Pleasure isn’t hedonistic, indulgent or sinful, but moral and necessary—a gift, even.

From there, the solutions must be collective and political. That means a push-back against pleasure-haters: the people who want their politics in your bedroom and in your uterus, who want to slash funding for literature and the arts and direct it to telling kids that sex is scary and bad, who think an honorable life is not one lived in the pursuit of knowledge and experience but one spent working yourself to the bone and hoping for something better in the afterlife.

But that part is easy. More challenging is a progressive happiness politic.

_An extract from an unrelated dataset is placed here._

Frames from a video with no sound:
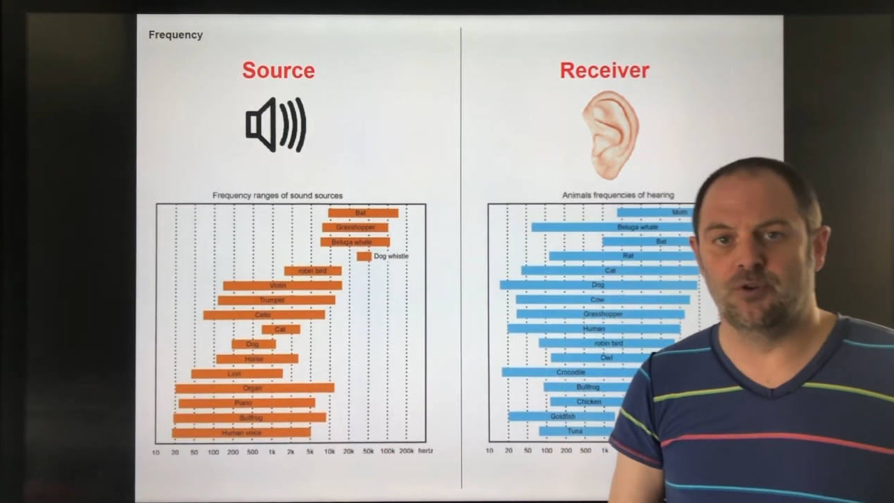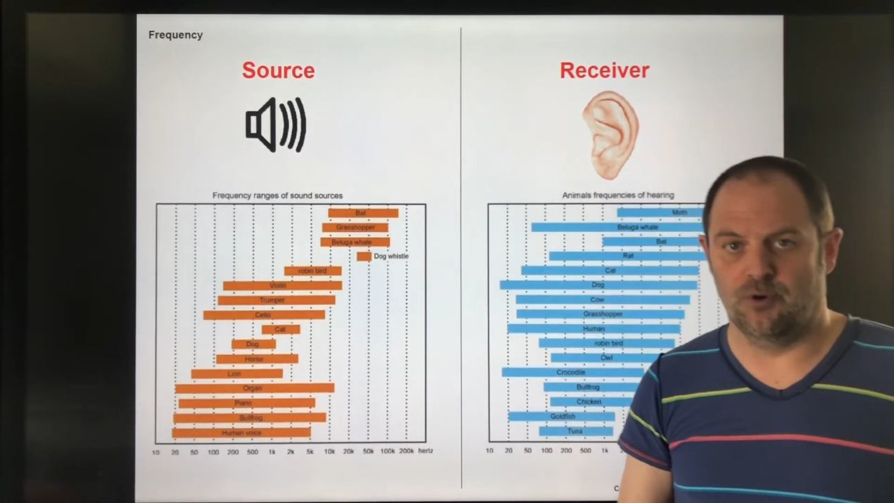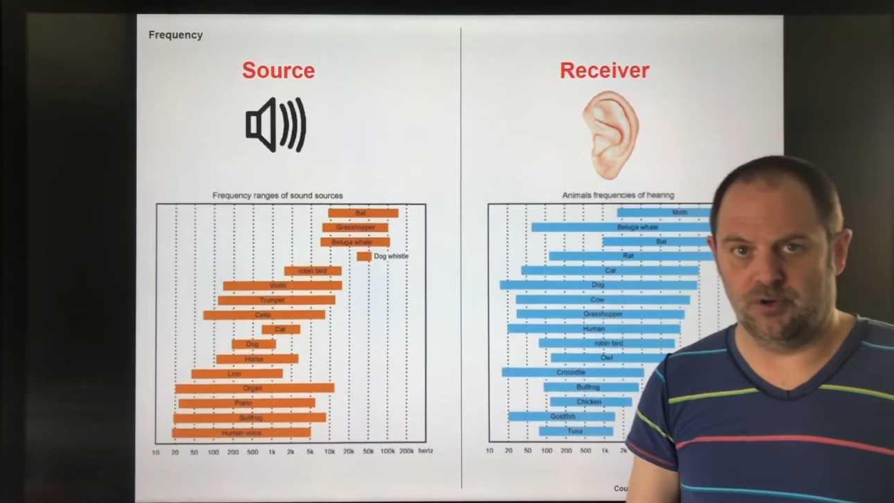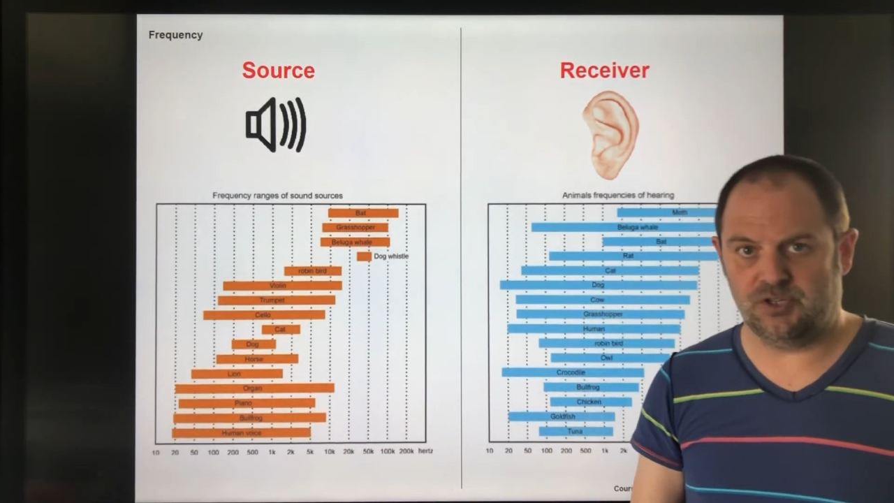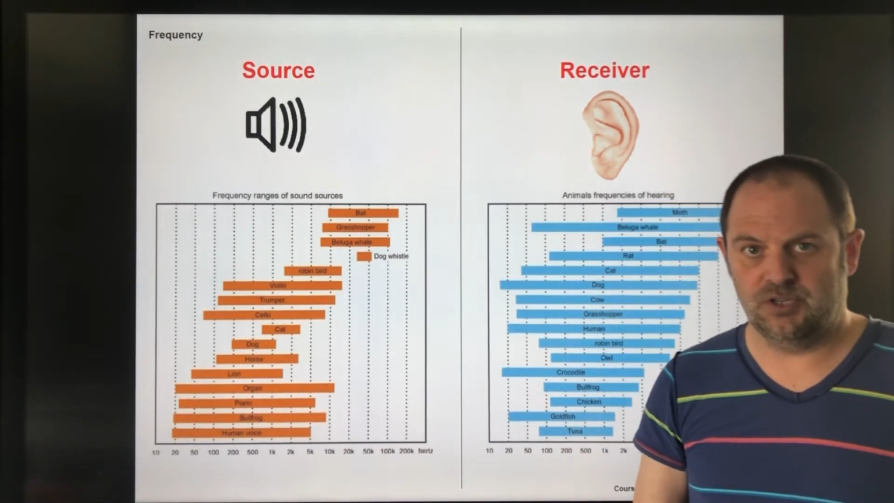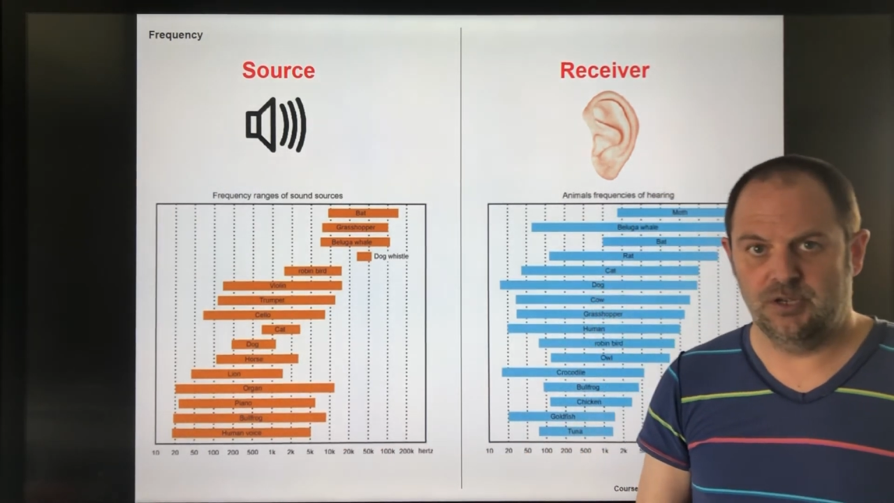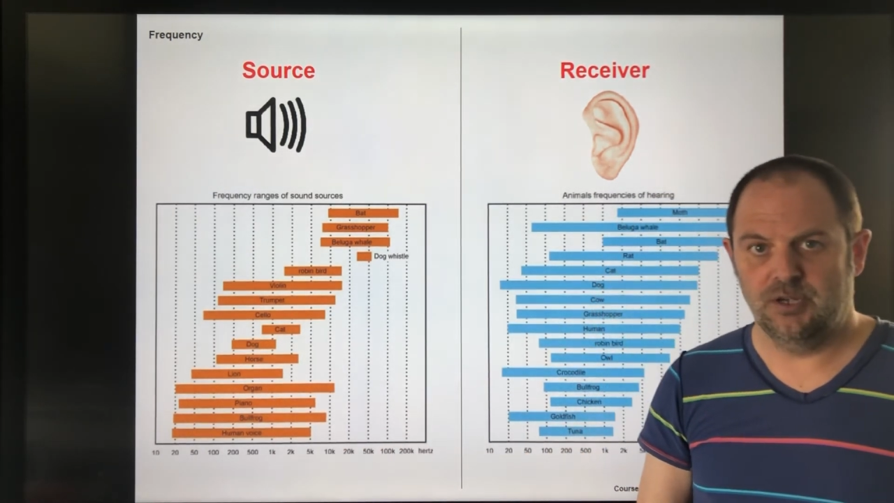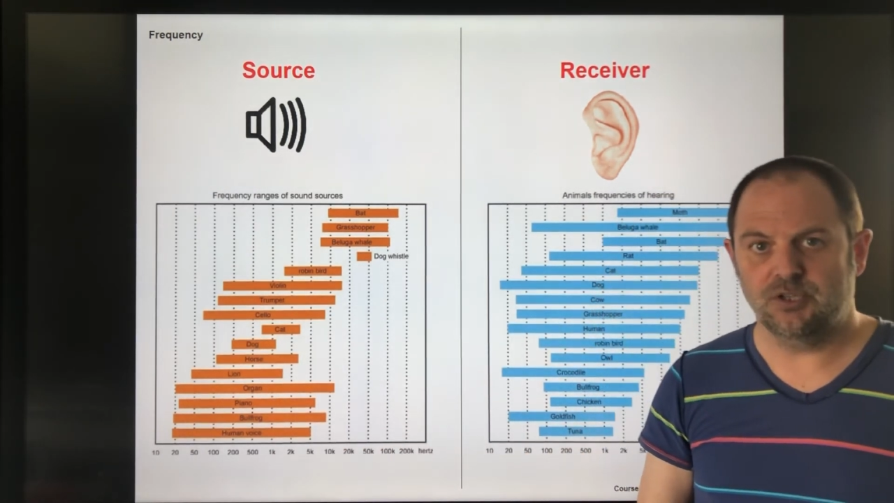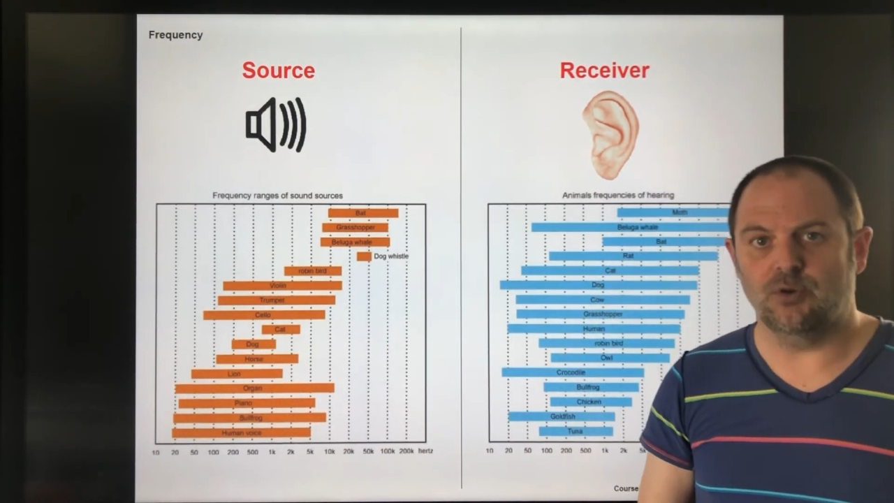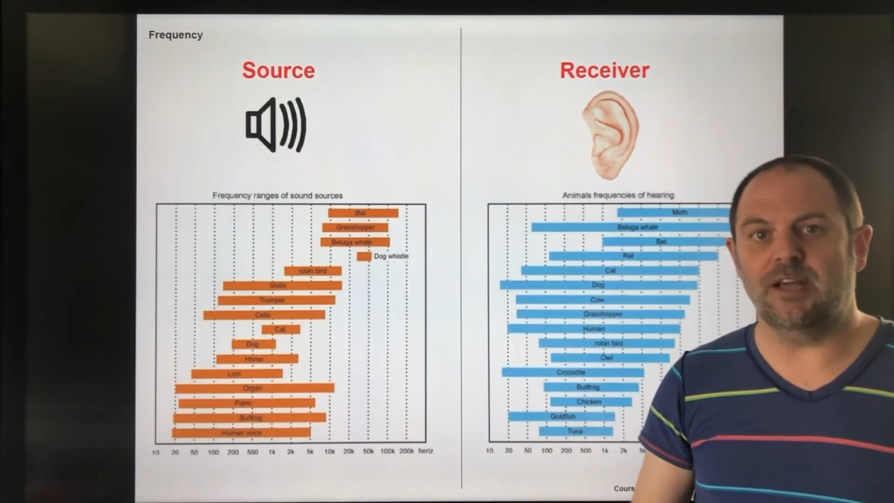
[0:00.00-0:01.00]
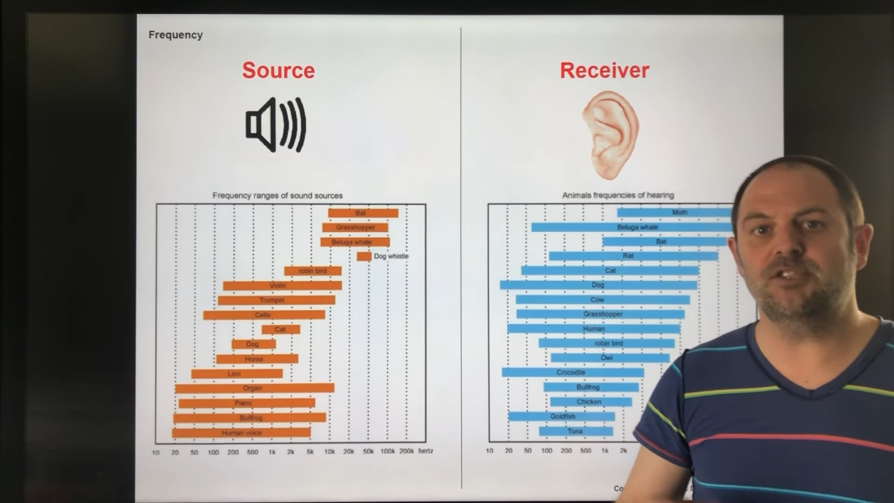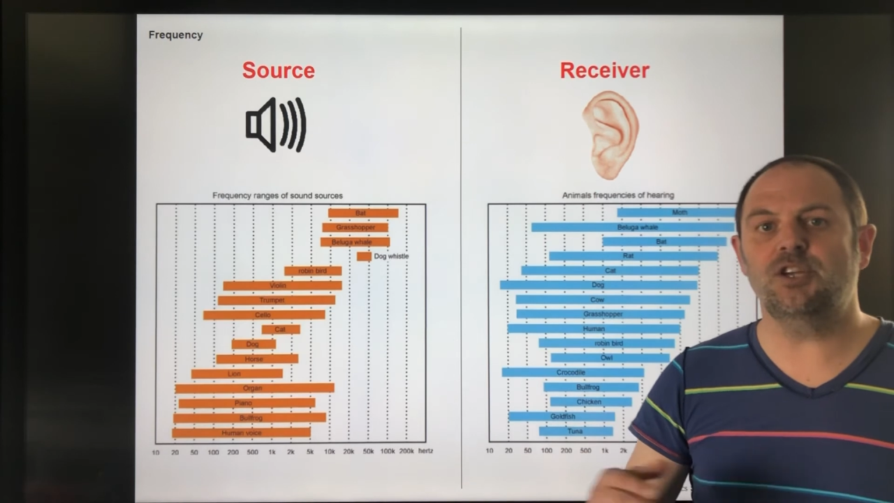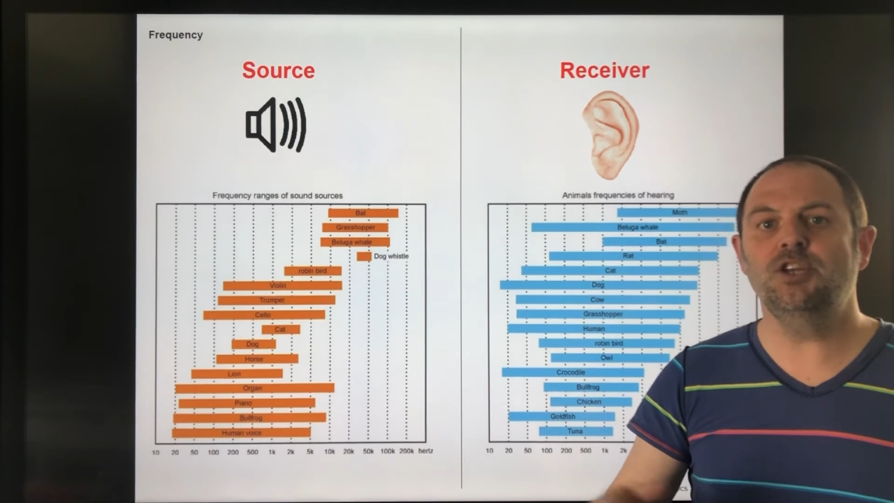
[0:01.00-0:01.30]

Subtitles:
hertz. So that is a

No Democratic president will be able to walk into the Oval Office on day one and accomplish the entirety of this agenda. And so the first step is a rhetorical one: Emphasize that the United States is one of the wealthiest countries in the world and we absolutely can provide more than the very basics for our people, and that a primary function of government—written into our founding documents—is enabling a citizenry that can thrive. Filtering any given policy through that lens is also clarifying. Does it help Americans to do better not just in terms of saving money but in living expansive and meaningful lives? Does it promote health, connection and knowledge?

At the top of the list, then, are the things that give us more time and help us to live better and longer: Universal health care. Paid parental leave and universal childcare so that no one has to choose between a family and a full life outside of the home (and let’s be real, it’s usually women who are expected to make that trade-off). A generous social safety net not just to catch the unluckiest few, but to allow the many to take leaps of faith. Workplace regulations that raise wages, require predictable hours, and crack down on worker exploitation.

A happiness politic would force us to ask: What do we want from our government? What do we want from our society? And it would provide a crucial counter to our dark and miserable present moment. We are living in a time of anger, fear and hate, where the American right has busied itself with punishing those it sees as somehow deviant, deficient or just different. They’ve developed a politics of dominance, cruelty and vengeance, where there is an us who must use our power to hurt them. Progressive politicians have an opportunity here to transcend this narrative and instead sell a vision of government for the people.

And what is government doing for the people if not making it possible for all of us to pursue what we want: safe, healthy, purposeful and ultimately happy lives?